There isn’t much that separates the inner workings of the human eye from that of a camera. Both consist of a front element (the cornea), a sensor (retina), an aperture ring (iris and pupil) and a lens. Both capture imagery as it appears in front of us. But where an eye is just a passive observer, a camera can take a more active role in visualization.
Cinematography, at its core, is the art of making motion pictures. But as an art form, it’s surprisingly more like dancing than photography; a fluid partnership as opposed to a static one-way creation. Each subtle movement, variation in lighting or change in coloring creates a ripple effect that alters the final product, so really, cinematography is like an eloquent retelling of Newton’s Third Law: every action has an equal reaction. It’s a process of precision.
That’s where Maxime Alexandre, the cinematographer on New Line Cinema and Warner Bros.’ Annabelle: Creation, comes into play. It’s his job not only to help capture the movie, but to tell a silent story entirely with visuals.
“The perfect movie is a movie where audiences step out of the theater and say to each other, ‘Wow, what a beautiful film,'” Alexandre told the Observer. “There’s a lot of hidden paths to cinematography that people don’t know. My intention is to make everything the director has in mind happen. I will do everything for them to visualize their vision.”

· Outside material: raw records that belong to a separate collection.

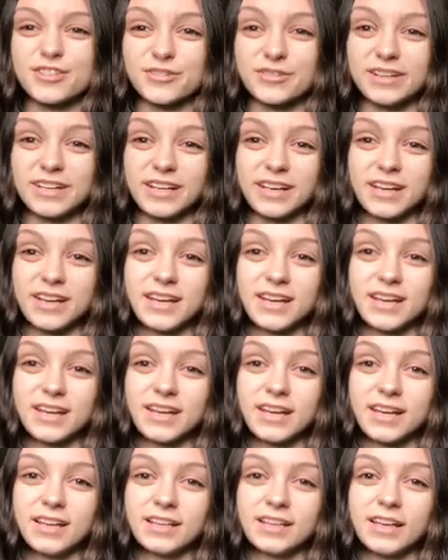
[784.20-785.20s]
doing
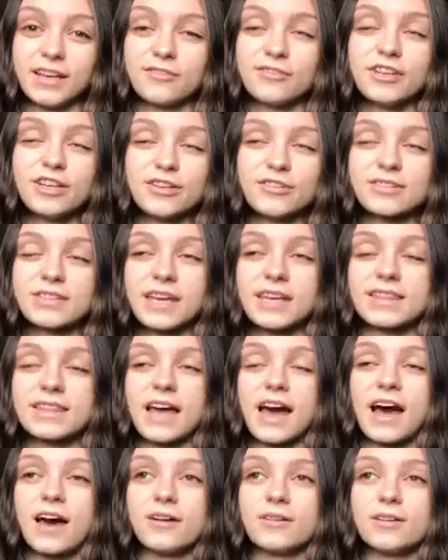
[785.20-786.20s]
like videos like
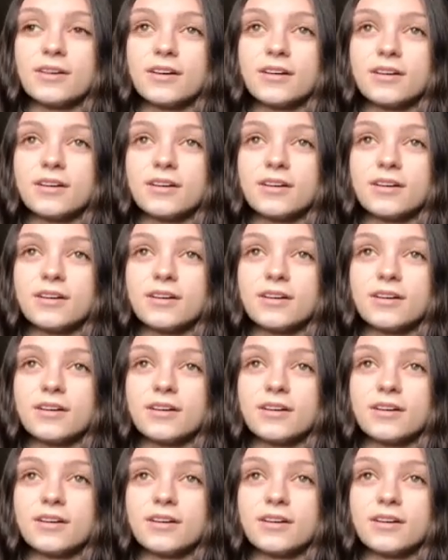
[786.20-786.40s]
that,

Surprisingly, serving the director’s vision involves so much more than just working with the director. Alexandre meets with virtually every single department — production design, makeup, costume design, etc. — to formulate a film’s running motif. He goes through all of the color options and light concept possibilities. He runs through the script and prepares a text that details his interpretation of the director’s vision before presenting it to the filmmaker.
“Sometime it’s perfect and sometimes it’s trash and I have to start over,” he said. “Collaboration is absolutely essential.”

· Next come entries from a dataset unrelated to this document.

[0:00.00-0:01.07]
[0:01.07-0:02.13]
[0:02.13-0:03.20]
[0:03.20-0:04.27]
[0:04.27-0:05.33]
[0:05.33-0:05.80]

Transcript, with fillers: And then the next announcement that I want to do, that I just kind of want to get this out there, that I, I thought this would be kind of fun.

Annabelle: Creation is a prequel to 2014’s Annabelle, which itself is a spinoff of The Conjuring franchise. Next year will see the series branch out again with The Nun, which Alexandre is also working on. The cinematographer has positioned himself well as the horror genre has quietly become one of the most consistent box office performers, providing a mid-sized lifeline to some studios that are struggling with their blockbuster IPs. To date, the three films in The Conjuring series have earned nearly $900 million worldwide off an average budget of $22 million, according to Box Office Mojo.
Why is the horror genre connecting so well with audiences recently?

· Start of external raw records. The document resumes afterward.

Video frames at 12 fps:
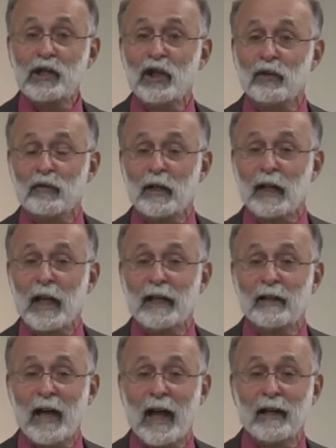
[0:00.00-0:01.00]
children
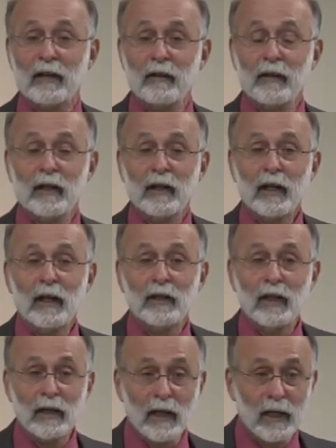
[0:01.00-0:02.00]
like that in
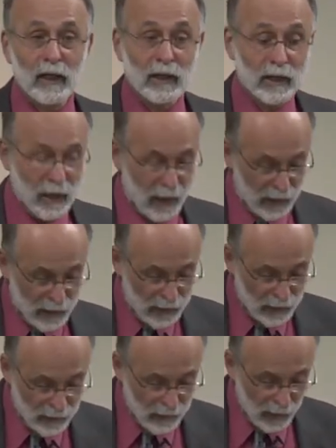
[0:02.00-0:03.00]
the United
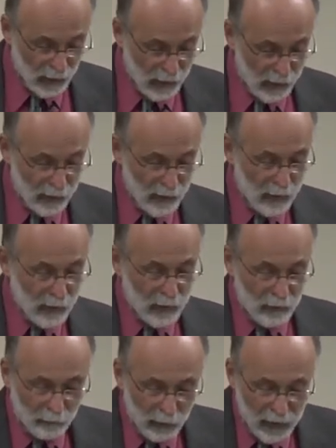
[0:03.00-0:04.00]
States. Uh,
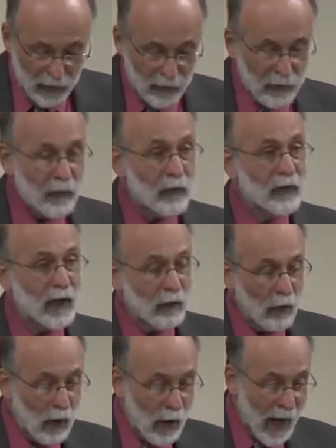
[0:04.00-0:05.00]
but there
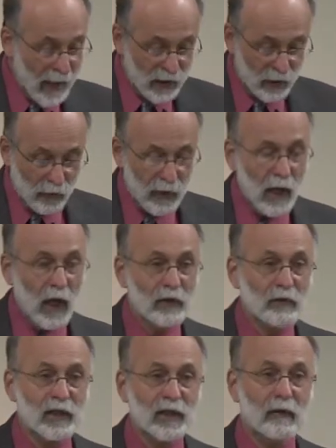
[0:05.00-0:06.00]
are actually
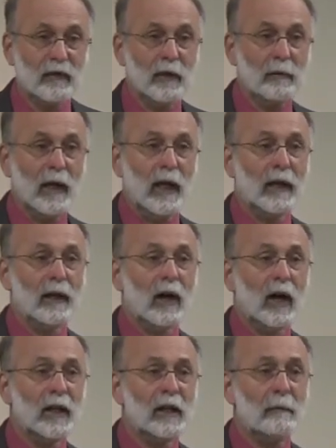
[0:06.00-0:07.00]
hundreds of them. And
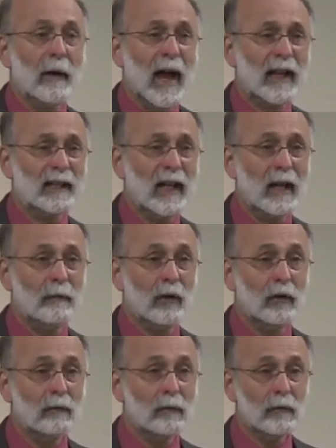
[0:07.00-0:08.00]
on the back
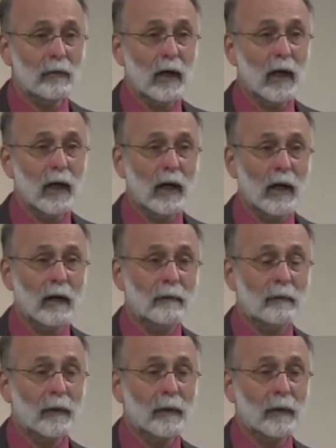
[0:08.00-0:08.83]
table, uh,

“The emotion,” Alexandre, whose previous credits include the terror-inducing Silent Hill: Revelation (2012) and The Hills Have Eyes (2006), said. “Today, it becomes so difficult to love without being vulgar, to cry without being violent, to fall in love without being expressively rhetoric. Now, the simplest way to give emotion to audiences is scaring them. That makes a difference, scaring them and giving them emotion for 90 minutes…When young people get scared in the cinema, then they laugh, then they are happy because they had a great moment. They have adrenaline and it keeps them screaming and laughing. I’m going to give them love and beauty and the more beauty you see the faster you’re going to fall into nightmares and stress. Horror is about playing with emotions.”
That game of emotions for Alexandre in Creation is a careful balancing act of beautiful introductions and terrifying transformations. It’s about starting in the light and slowly bringing you into the dark and then exploring the different shades of darkness. It involves recreating the film’s 1950s settings and using purposeful color pallets and light manipulations to infuse a looming sense of dread.
And while Alexandre loves a good scare, he’s hoping he too can branch out after he’s finished with Creation and The Nun.
“I grew up in cinema. I would be unable to do something else if I wasn’t in cinema,” he said. “One of my favorite movies is Love & Prejudice. It’s a very romantic movie. I would be the most happy man in the world if someone called me to do a romantic movie.”
Cinematography is a dance of which Alexandre has nailed down the steps. He has the eye for popping visuals and the collaborative nature to craft visual tones for entire films. He isn’t a passive observer, he’s the one helping to create tension and personality and character in everything you see on screen.
Now all that’s left is for someone to get him on the next big romantic comedy.